> **Stored data entries**:
==========
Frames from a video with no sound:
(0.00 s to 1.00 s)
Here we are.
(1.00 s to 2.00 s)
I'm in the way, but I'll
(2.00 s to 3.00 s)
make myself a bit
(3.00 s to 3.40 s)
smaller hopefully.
==========
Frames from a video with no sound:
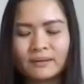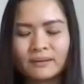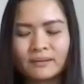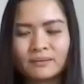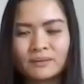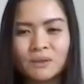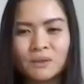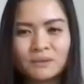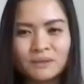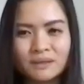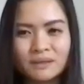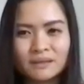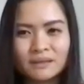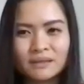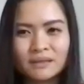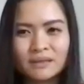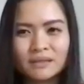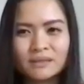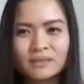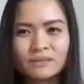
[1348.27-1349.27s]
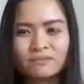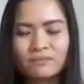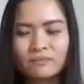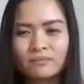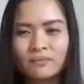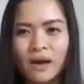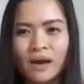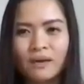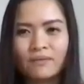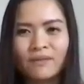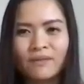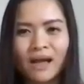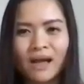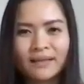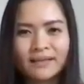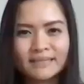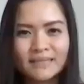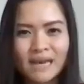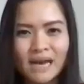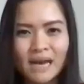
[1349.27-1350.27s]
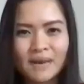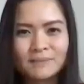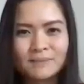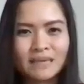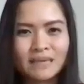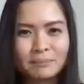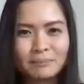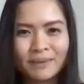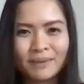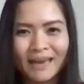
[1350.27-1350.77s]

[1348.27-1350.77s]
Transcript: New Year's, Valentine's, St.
==========
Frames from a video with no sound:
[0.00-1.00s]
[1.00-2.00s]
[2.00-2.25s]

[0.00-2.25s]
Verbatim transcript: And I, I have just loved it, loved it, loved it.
==========
> **Problem**:
From the records above, copy only the lines starting with the line that holds "[0.00-1.00s]" and going on through the line that holds "Verbatim transcript: And", exactly as written.

> **Exercise result**:
[0.00-1.00s]
[1.00-2.00s]
[2.00-2.25s]

[0.00-2.25s]
Verbatim transcript: And I, I have just loved it, loved it, loved it.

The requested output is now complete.